(Stored items):
————————

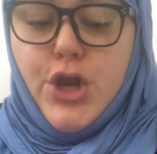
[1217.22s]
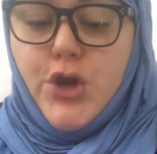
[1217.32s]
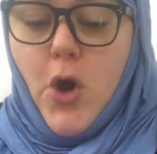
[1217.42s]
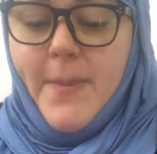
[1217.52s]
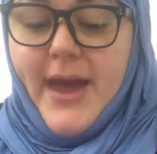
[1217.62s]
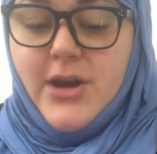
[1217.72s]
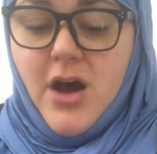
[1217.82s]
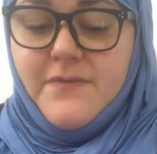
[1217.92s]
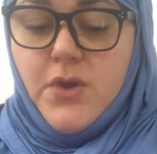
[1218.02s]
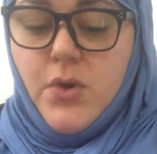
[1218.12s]
No, Ben,
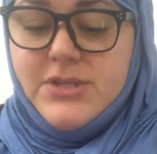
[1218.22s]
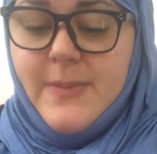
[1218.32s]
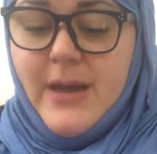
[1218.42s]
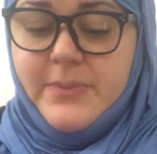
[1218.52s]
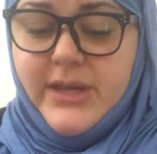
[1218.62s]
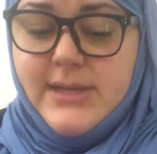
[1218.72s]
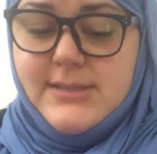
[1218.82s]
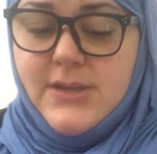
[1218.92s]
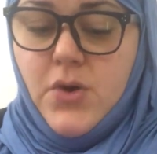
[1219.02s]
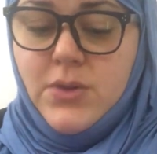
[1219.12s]
off you go to bed,
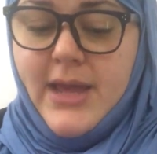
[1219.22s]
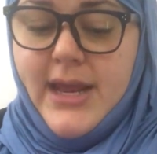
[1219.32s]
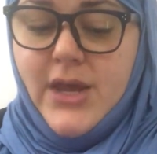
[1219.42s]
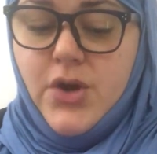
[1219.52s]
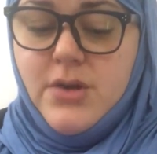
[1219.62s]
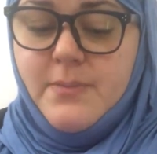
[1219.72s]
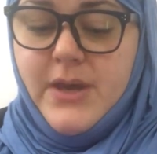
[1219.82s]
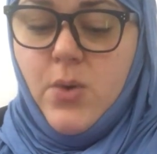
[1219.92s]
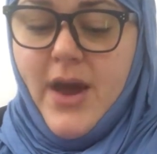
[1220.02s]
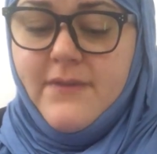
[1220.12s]
please. The old lady couldn't
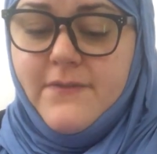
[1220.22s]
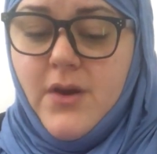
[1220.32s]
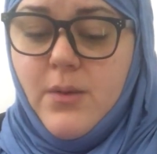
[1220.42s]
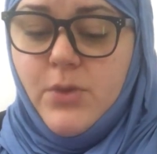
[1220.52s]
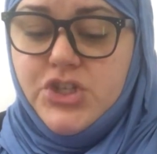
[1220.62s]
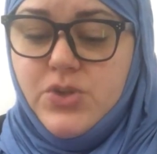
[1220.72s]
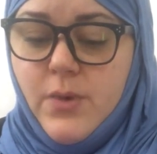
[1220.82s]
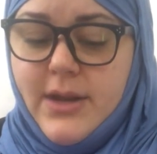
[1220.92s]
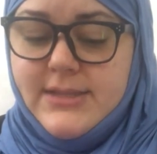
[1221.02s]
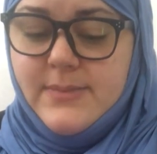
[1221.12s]
be quite firm when she
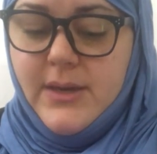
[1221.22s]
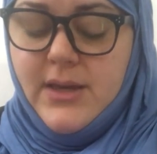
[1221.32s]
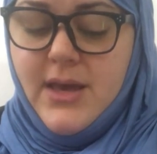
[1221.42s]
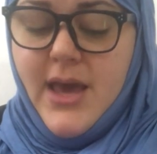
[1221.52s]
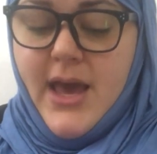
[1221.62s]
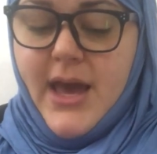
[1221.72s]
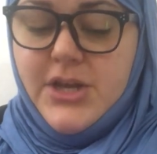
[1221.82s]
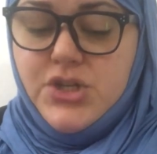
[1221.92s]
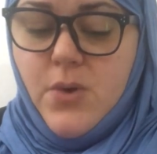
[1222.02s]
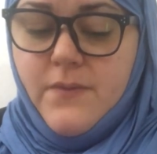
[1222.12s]
wanted to be.
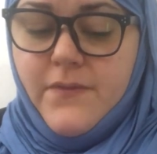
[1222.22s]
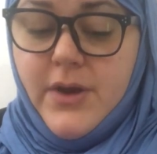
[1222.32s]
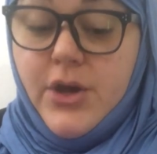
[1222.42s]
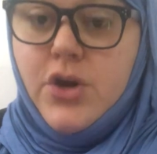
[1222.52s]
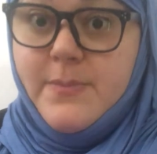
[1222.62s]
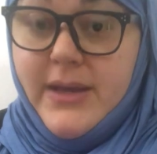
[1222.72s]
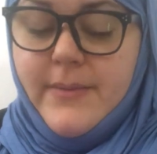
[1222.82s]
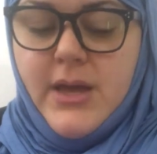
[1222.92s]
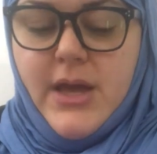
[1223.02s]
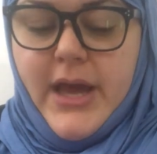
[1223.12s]
And don't
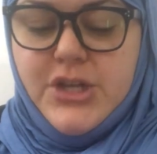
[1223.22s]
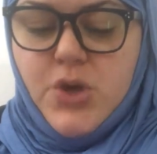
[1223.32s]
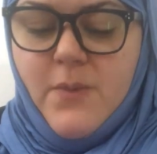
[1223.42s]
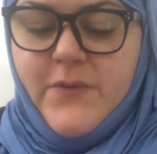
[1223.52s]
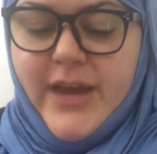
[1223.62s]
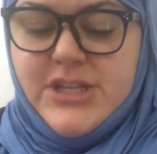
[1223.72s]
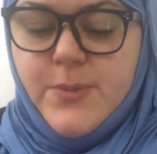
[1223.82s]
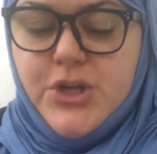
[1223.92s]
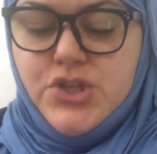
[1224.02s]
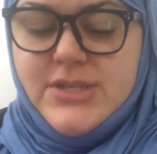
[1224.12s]
forget to
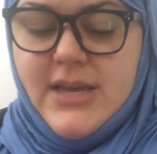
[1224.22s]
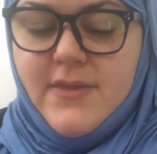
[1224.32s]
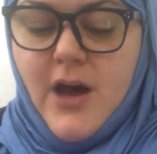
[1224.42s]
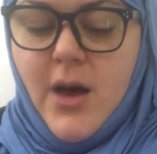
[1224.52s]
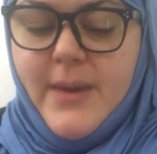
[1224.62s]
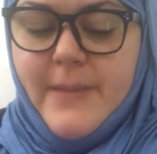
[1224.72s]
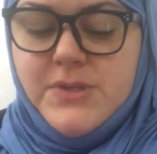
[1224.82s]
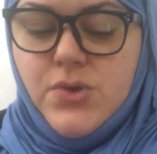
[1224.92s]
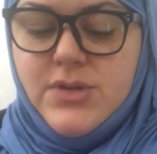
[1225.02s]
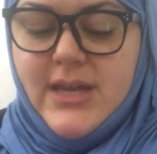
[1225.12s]
brush your teeth. I'll be up
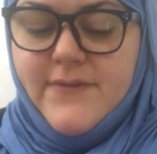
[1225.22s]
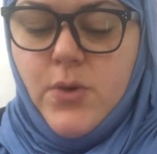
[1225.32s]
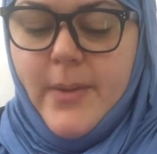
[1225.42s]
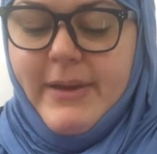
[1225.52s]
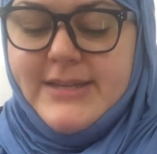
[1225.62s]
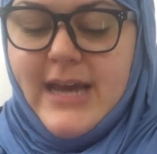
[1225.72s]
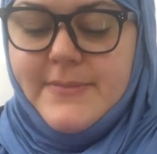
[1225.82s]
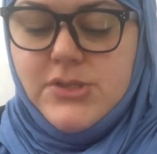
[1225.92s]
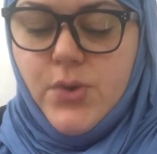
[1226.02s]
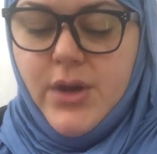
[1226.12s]
soon to give you a bedtime
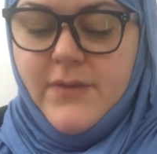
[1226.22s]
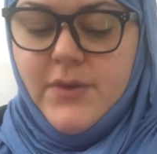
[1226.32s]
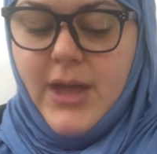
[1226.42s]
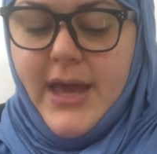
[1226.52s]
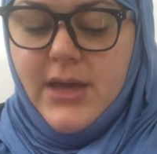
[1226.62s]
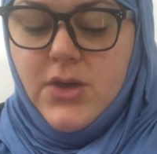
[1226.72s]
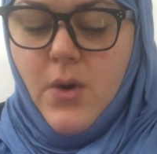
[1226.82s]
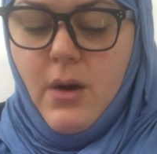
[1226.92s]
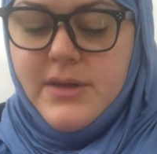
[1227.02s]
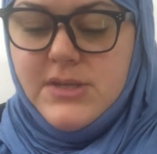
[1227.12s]
story if you like. You
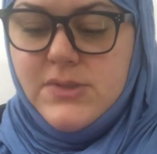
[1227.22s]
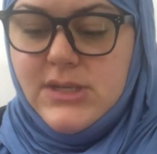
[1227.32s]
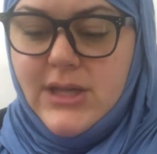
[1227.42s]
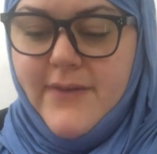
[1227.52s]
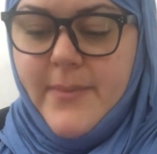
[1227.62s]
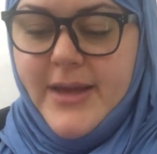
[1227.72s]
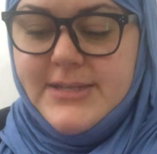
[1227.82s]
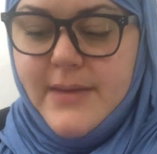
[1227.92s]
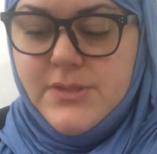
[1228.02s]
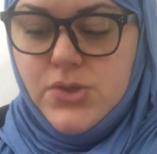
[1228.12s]
always used to love a
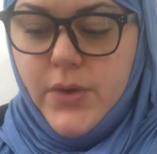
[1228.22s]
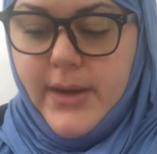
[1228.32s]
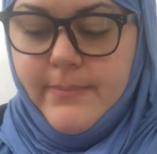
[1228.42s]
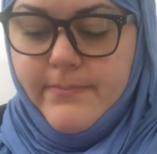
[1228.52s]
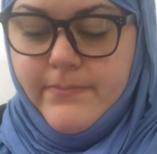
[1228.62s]
bedtime story.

————————

(REQUIRED WORK):
A faithful copy is needed: reproduce all of the data above, leaving the pictures out.

(THE ANSWER):
[1217.22s]
[1217.32s]
[1217.42s]
[1217.52s]
[1217.62s]
[1217.72s]
[1217.82s]
[1217.92s]
[1218.02s]
[1218.12s]
No, Ben,
[1218.22s]
[1218.32s]
[1218.42s]
[1218.52s]
[1218.62s]
[1218.72s]
[1218.82s]
[1218.92s]
[1219.02s]
[1219.12s]
off you go to bed,
[1219.22s]
[1219.32s]
[1219.42s]
[1219.52s]
[1219.62s]
[1219.72s]
[1219.82s]
[1219.92s]
[1220.02s]
[1220.12s]
please. The old lady couldn't
[1220.22s]
[1220.32s]
[1220.42s]
[1220.52s]
[1220.62s]
[1220.72s]
[1220.82s]
[1220.92s]
[1221.02s]
[1221.12s]
be quite firm when she
[1221.22s]
[1221.32s]
[1221.42s]
[1221.52s]
[1221.62s]
[1221.72s]
[1221.82s]
[1221.92s]
[1222.02s]
[1222.12s]
wanted to be.
[1222.22s]
[1222.32s]
[1222.42s]
[1222.52s]
[1222.62s]
[1222.72s]
[1222.82s]
[1222.92s]
[1223.02s]
[1223.12s]
And don't
[1223.22s]
[1223.32s]
[1223.42s]
[1223.52s]
[1223.62s]
[1223.72s]
[1223.82s]
[1223.92s]
[1224.02s]
[1224.12s]
forget to
[1224.22s]
[1224.32s]
[1224.42s]
[1224.52s]
[1224.62s]
[1224.72s]
[1224.82s]
[1224.92s]
[1225.02s]
[1225.12s]
brush your teeth. I'll be up
[1225.22s]
[1225.32s]
[1225.42s]
[1225.52s]
[1225.62s]
[1225.72s]
[1225.82s]
[1225.92s]
[1226.02s]
[1226.12s]
soon to give you a bedtime
[1226.22s]
[1226.32s]
[1226.42s]
[1226.52s]
[1226.62s]
[1226.72s]
[1226.82s]
[1226.92s]
[1227.02s]
[1227.12s]
story if you like. You
[1227.22s]
[1227.32s]
[1227.42s]
[1227.52s]
[1227.62s]
[1227.72s]
[1227.82s]
[1227.92s]
[1228.02s]
[1228.12s]
always used to love a
[1228.22s]
[1228.32s]
[1228.42s]
[1228.52s]
[1228.62s]
bedtime story.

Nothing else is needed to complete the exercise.